In the latest round of updates, Microsoft has addressed a limited number of critical vulnerabilities, with two notable bugs related to privilege escalation. The first, associated with VMSwitch, poses a significant risk by allowing a low-privileged user on a guest operating system to execute code with SYSTEM privileges on the host OS. This scenario is particularly concerning for system integrity. The second critical bug, found within a cloud service, has already been mitigated, and its details are now being documented for transparency.
Code Execution Vulnerabilities
This month’s updates also include over 50 code execution vulnerabilities, predominantly affecting SQL Server. While these vulnerabilities necessitate a connection to a malicious SQL database, the probability of exploitation remains low. However, one SQL vulnerability, CVE-2024-49043, requires urgent attention. It mandates an update to OLE DB Driver versions 18 or 19 and may also necessitate third-party fixes. Users are advised to review this issue thoroughly and apply all necessary updates.
Additionally, several vulnerabilities within Office components have been identified, although none are linked to the Preview Pane. The Telephony service has revealed six remote code execution (RCE) vulnerabilities, all of which require the target to connect to a malicious server, potentially through user manipulation. Among these, the SMBv3 vulnerability stands out, as it allows an attacker to exploit a malicious SMB client to mount an attack against an affected SMB server, albeit only in SMB over QUIC configurations, which are not widespread.
Another noteworthy vulnerability is a CVSS 9.9 rating found in Azure CycleCloud. This flaw requires basic permissions but could enable an attacker to gain root-level access, allowing command execution on any Azure CycleCloud cluster within the current instance.

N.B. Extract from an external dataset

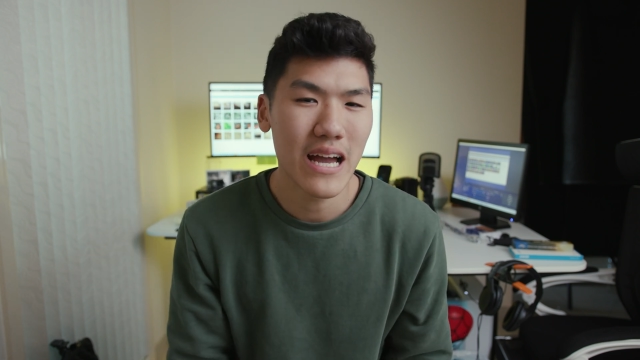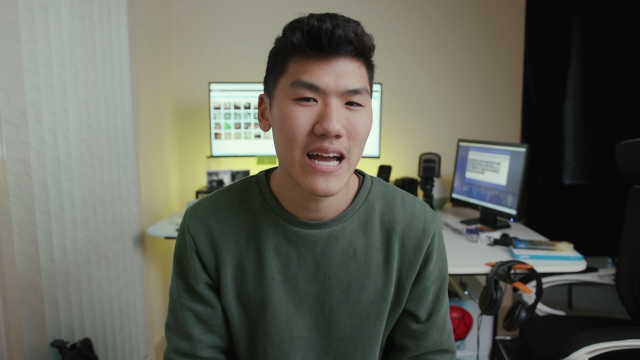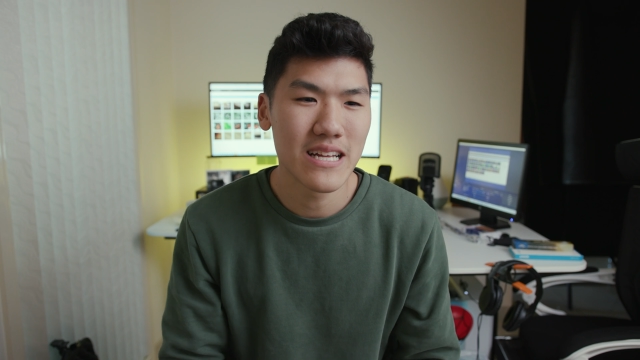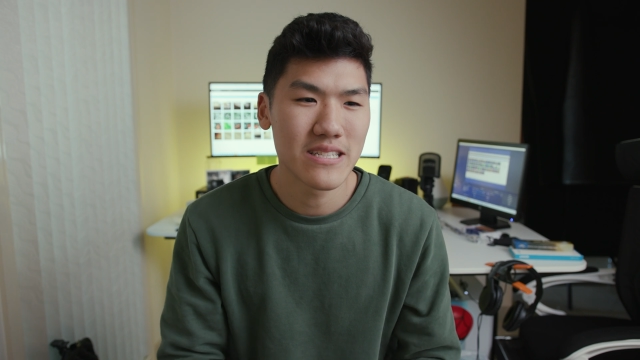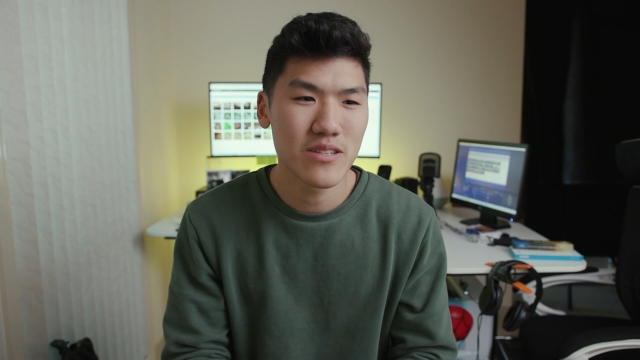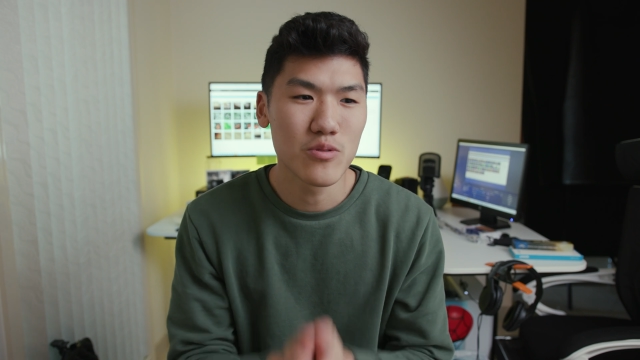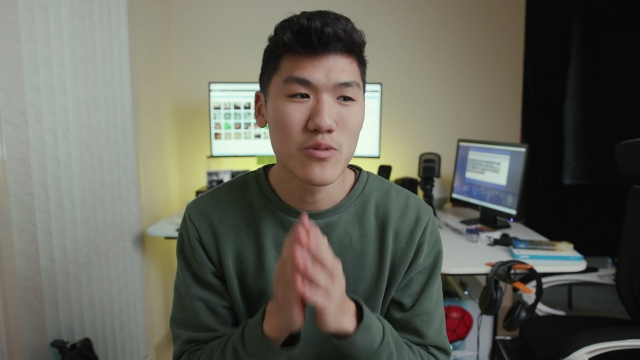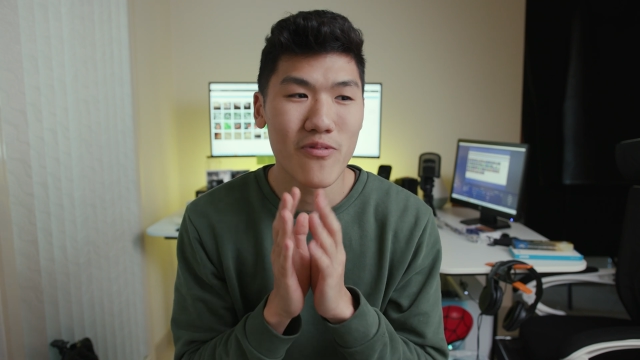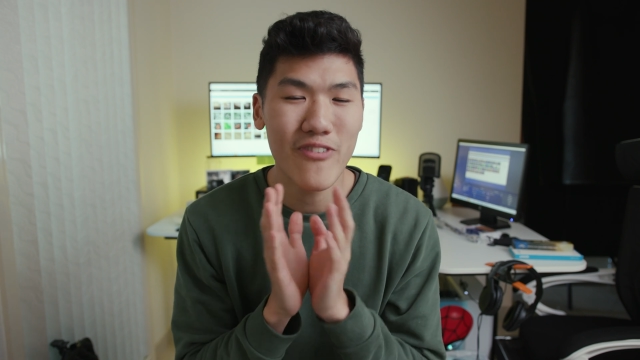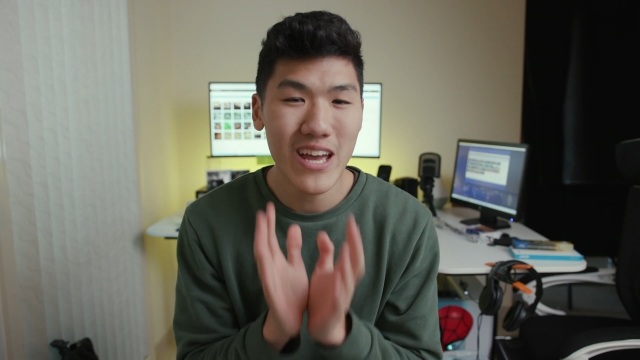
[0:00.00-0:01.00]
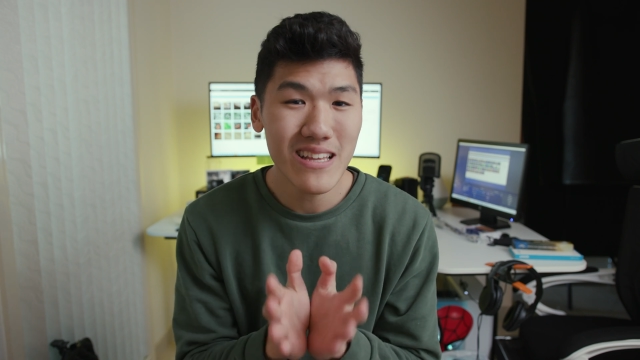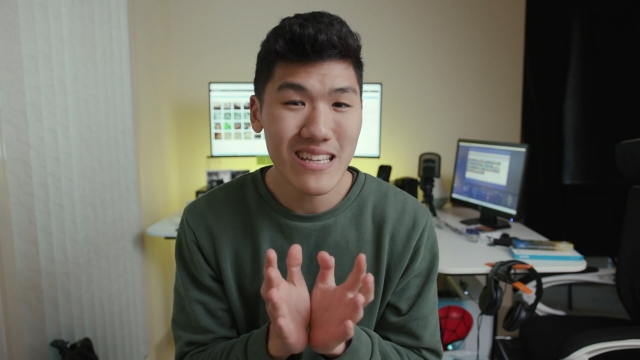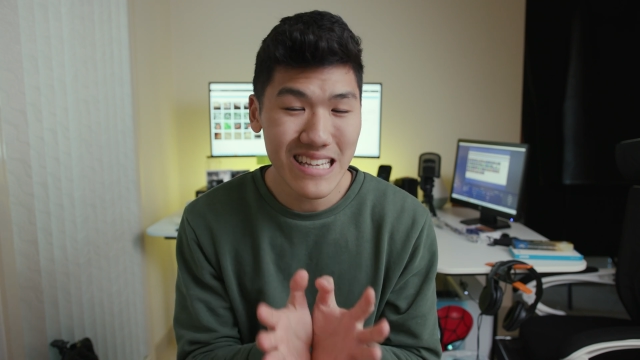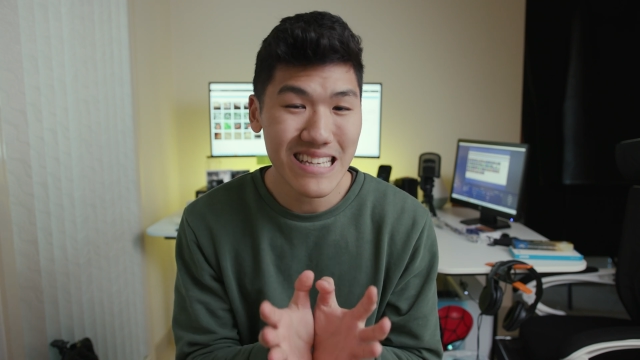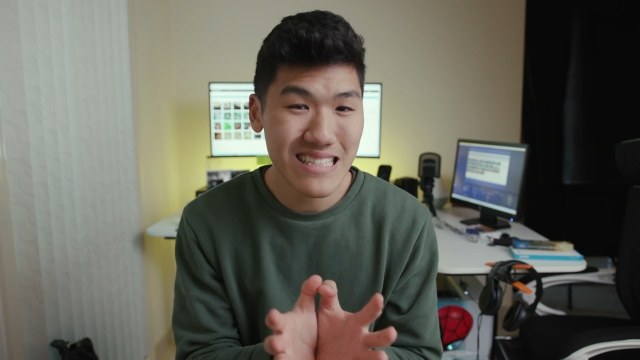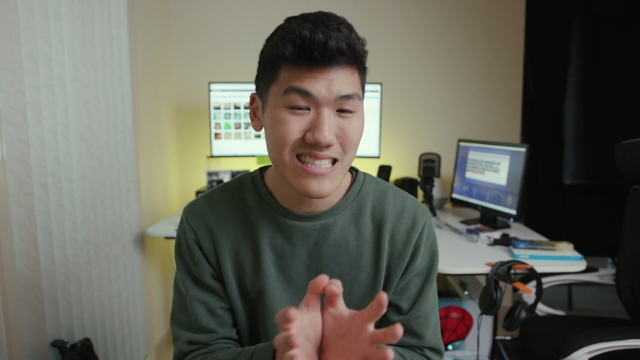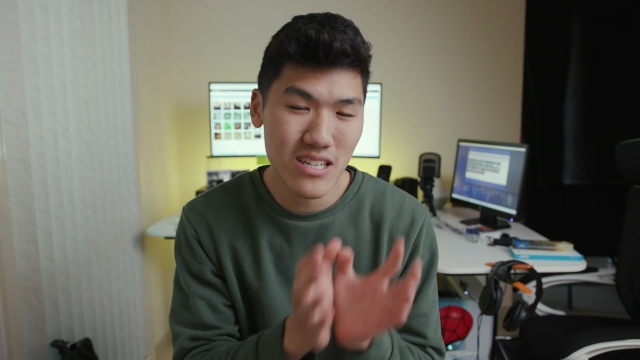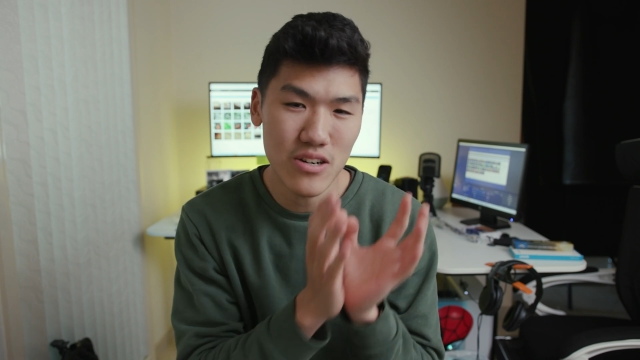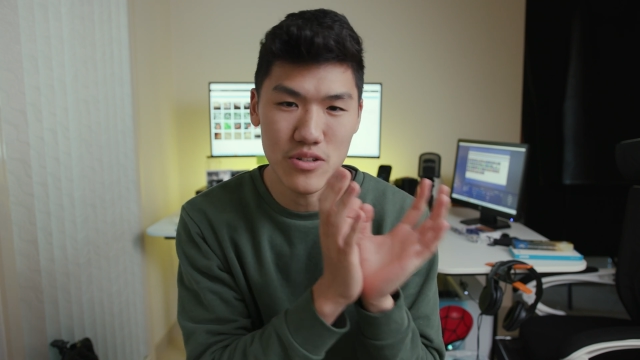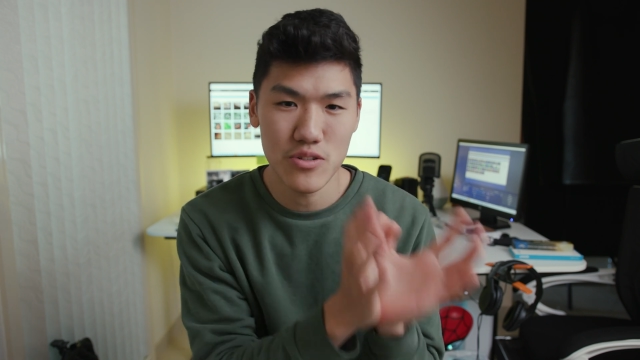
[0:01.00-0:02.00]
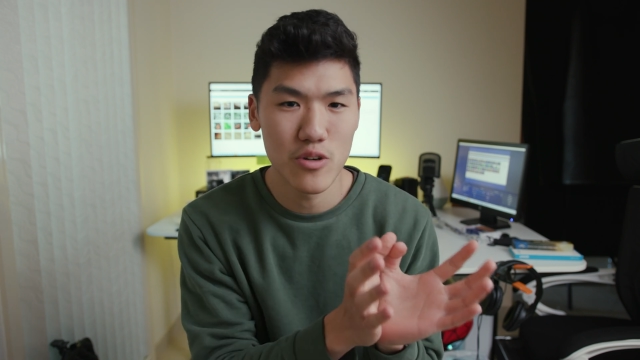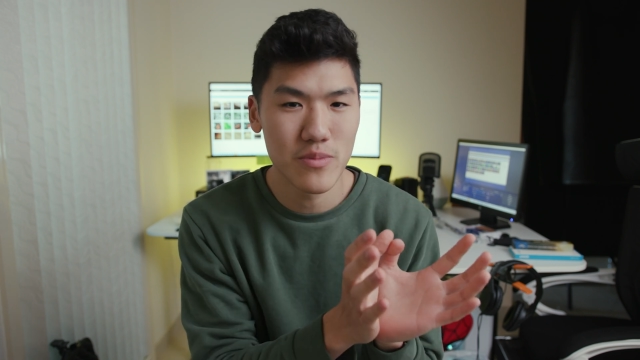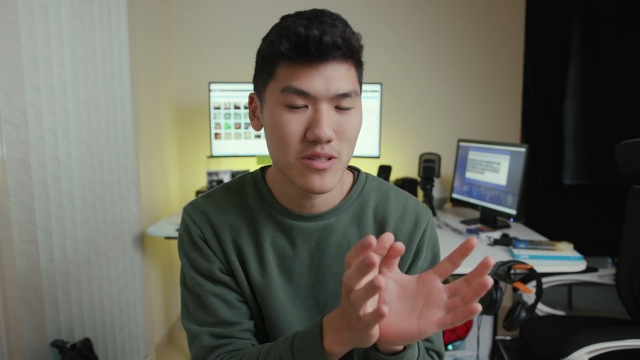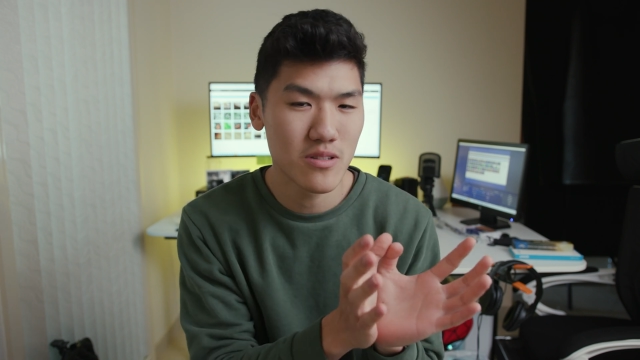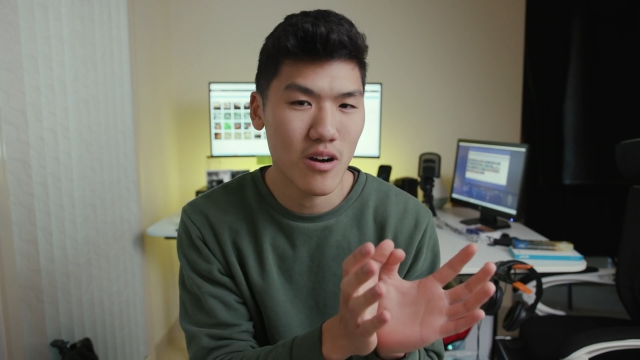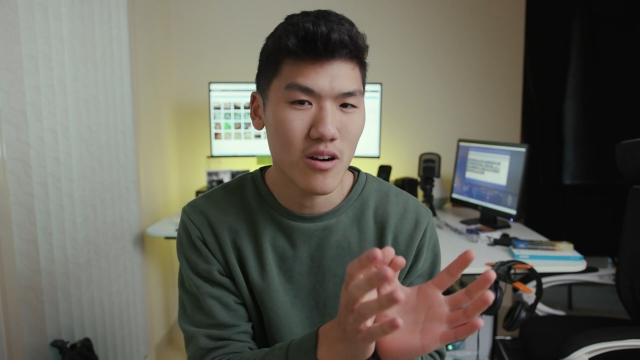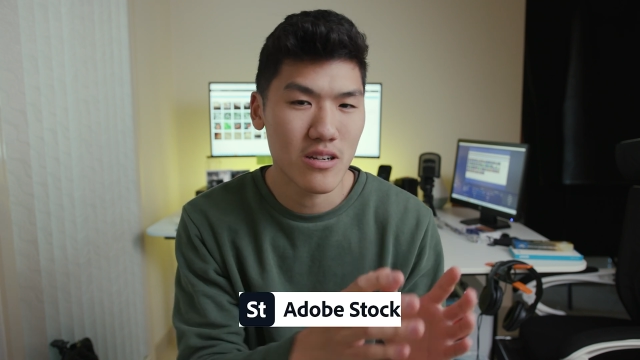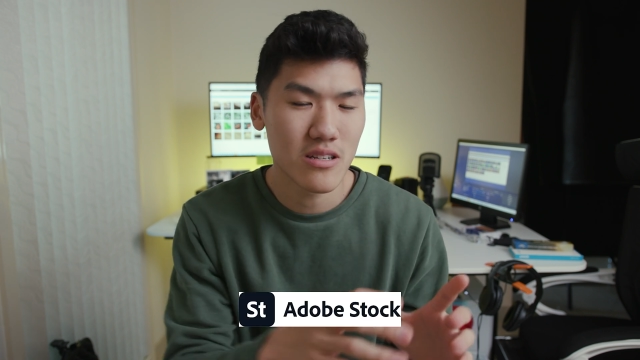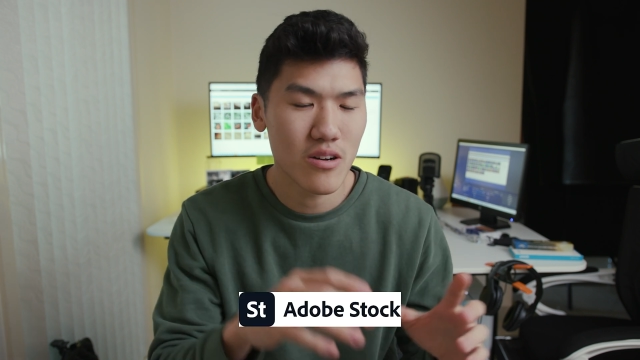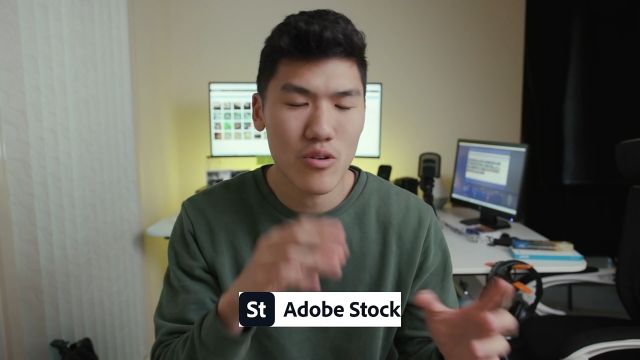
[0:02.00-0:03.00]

and it was fairly easy on Adobe Stock.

Furthermore, an RCE vulnerability in TouchGeo, a PyTorch domain library for machine learning, has been identified, although details remain sparse. This vulnerability can be exploited remotely without user interaction.
Microsoft has also issued an update for OpenSSL, which, while not publicly listed, was documented earlier in June. The omission of this information raises questions regarding transparency, especially given its third-party nature.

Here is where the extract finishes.